━━━ INPUT DATA ━━━
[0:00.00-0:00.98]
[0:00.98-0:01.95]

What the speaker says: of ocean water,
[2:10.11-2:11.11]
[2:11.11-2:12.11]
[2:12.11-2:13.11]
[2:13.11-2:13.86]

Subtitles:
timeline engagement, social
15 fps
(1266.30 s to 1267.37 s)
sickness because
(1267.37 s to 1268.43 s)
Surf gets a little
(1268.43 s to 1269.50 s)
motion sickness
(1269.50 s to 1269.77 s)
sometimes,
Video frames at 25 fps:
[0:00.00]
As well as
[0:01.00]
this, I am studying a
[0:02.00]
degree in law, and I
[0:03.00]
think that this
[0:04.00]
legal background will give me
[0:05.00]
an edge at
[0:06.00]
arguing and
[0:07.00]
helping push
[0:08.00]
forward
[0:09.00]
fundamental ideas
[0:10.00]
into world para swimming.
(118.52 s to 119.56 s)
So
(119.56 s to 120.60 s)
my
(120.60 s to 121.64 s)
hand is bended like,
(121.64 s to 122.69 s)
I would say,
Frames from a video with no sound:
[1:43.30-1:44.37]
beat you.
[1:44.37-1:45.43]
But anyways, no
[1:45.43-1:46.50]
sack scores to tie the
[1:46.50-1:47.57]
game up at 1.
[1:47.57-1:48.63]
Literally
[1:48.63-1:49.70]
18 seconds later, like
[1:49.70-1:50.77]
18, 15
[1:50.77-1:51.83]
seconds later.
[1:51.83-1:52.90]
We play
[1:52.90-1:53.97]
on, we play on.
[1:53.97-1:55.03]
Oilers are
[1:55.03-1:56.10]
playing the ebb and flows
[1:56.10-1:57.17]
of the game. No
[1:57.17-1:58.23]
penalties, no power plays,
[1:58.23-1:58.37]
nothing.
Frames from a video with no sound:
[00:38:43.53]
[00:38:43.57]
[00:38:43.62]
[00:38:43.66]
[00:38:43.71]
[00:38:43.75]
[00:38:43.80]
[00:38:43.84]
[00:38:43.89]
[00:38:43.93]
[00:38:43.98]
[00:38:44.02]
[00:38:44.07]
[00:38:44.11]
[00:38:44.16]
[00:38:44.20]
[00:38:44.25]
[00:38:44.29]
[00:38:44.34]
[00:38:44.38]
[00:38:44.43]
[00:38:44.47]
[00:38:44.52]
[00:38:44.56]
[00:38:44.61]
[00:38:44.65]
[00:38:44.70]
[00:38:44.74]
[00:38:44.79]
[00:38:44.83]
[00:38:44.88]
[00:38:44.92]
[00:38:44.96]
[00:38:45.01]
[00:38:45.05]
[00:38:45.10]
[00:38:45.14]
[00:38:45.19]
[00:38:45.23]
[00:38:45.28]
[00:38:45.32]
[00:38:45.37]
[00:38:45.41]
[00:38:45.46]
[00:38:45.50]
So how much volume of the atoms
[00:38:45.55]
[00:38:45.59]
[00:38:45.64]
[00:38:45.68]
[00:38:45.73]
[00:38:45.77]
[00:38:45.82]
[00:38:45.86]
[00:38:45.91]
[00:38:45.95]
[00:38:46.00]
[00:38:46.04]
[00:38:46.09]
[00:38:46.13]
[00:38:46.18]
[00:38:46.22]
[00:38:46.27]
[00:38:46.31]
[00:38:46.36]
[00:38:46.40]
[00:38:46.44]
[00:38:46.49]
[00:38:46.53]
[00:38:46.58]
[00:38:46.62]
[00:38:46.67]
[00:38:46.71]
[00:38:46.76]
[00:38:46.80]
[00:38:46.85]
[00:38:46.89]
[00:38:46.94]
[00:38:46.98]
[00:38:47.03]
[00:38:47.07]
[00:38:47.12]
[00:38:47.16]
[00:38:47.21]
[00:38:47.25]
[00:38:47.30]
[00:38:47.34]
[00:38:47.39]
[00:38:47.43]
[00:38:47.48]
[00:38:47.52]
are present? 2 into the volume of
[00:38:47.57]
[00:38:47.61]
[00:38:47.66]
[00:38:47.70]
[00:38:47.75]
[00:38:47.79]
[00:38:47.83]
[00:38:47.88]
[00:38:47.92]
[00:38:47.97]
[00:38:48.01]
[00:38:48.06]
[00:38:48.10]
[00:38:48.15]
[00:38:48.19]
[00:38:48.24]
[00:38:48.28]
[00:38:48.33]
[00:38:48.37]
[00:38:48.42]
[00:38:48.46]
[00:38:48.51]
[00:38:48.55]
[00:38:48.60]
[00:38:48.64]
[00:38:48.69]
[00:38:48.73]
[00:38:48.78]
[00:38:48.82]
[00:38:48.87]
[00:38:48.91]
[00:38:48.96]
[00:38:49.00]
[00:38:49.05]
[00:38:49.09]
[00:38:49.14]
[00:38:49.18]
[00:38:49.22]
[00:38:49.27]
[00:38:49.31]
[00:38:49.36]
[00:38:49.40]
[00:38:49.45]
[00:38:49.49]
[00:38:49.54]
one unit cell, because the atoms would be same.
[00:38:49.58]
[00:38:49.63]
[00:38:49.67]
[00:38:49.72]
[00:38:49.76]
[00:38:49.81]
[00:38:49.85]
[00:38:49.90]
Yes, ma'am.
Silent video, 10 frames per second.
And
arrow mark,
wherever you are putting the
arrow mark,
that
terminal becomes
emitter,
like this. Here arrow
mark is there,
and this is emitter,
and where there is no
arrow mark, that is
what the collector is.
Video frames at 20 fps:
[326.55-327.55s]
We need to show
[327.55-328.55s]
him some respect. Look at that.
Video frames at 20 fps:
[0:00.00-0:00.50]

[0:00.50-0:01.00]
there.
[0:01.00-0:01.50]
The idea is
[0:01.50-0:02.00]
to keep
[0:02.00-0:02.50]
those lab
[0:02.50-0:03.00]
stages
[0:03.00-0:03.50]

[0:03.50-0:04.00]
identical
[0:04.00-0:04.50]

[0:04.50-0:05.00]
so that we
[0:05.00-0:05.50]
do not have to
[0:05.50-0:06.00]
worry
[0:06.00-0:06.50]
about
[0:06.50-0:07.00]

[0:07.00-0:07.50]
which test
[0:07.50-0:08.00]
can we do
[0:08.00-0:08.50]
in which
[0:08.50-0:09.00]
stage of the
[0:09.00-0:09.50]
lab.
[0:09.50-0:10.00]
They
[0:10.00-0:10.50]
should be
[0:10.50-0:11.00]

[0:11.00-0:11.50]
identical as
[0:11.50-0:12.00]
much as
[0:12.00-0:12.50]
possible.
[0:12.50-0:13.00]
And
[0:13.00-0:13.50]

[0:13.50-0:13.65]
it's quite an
━━━
--- WHAT IS NEEDED ---
All lines above from the one with "[1:49.70-1:50.77]" to the one with "[00:38:46.85]", inclusive, should be copied exactly, and no other lines.

--- RESULT OF THIS TASK ---
[1:49.70-1:50.77]
18, 15
[1:50.77-1:51.83]
seconds later.
[1:51.83-1:52.90]
We play
[1:52.90-1:53.97]
on, we play on.
[1:53.97-1:55.03]
Oilers are
[1:55.03-1:56.10]
playing the ebb and flows
[1:56.10-1:57.17]
of the game. No
[1:57.17-1:58.23]
penalties, no power plays,
[1:58.23-1:58.37]
nothing.
Frames from a video with no sound:
[00:38:43.53]
[00:38:43.57]
[00:38:43.62]
[00:38:43.66]
[00:38:43.71]
[00:38:43.75]
[00:38:43.80]
[00:38:43.84]
[00:38:43.89]
[00:38:43.93]
[00:38:43.98]
[00:38:44.02]
[00:38:44.07]
[00:38:44.11]
[00:38:44.16]
[00:38:44.20]
[00:38:44.25]
[00:38:44.29]
[00:38:44.34]
[00:38:44.38]
[00:38:44.43]
[00:38:44.47]
[00:38:44.52]
[00:38:44.56]
[00:38:44.61]
[00:38:44.65]
[00:38:44.70]
[00:38:44.74]
[00:38:44.79]
[00:38:44.83]
[00:38:44.88]
[00:38:44.92]
[00:38:44.96]
[00:38:45.01]
[00:38:45.05]
[00:38:45.10]
[00:38:45.14]
[00:38:45.19]
[00:38:45.23]
[00:38:45.28]
[00:38:45.32]
[00:38:45.37]
[00:38:45.41]
[00:38:45.46]
[00:38:45.50]
So how much volume of the atoms
[00:38:45.55]
[00:38:45.59]
[00:38:45.64]
[00:38:45.68]
[00:38:45.73]
[00:38:45.77]
[00:38:45.82]
[00:38:45.86]
[00:38:45.91]
[00:38:45.95]
[00:38:46.00]
[00:38:46.04]
[00:38:46.09]
[00:38:46.13]
[00:38:46.18]
[00:38:46.22]
[00:38:46.27]
[00:38:46.31]
[00:38:46.36]
[00:38:46.40]
[00:38:46.44]
[00:38:46.49]
[00:38:46.53]
[00:38:46.58]
[00:38:46.62]
[00:38:46.67]
[00:38:46.71]
[00:38:46.76]
[00:38:46.80]
[00:38:46.85]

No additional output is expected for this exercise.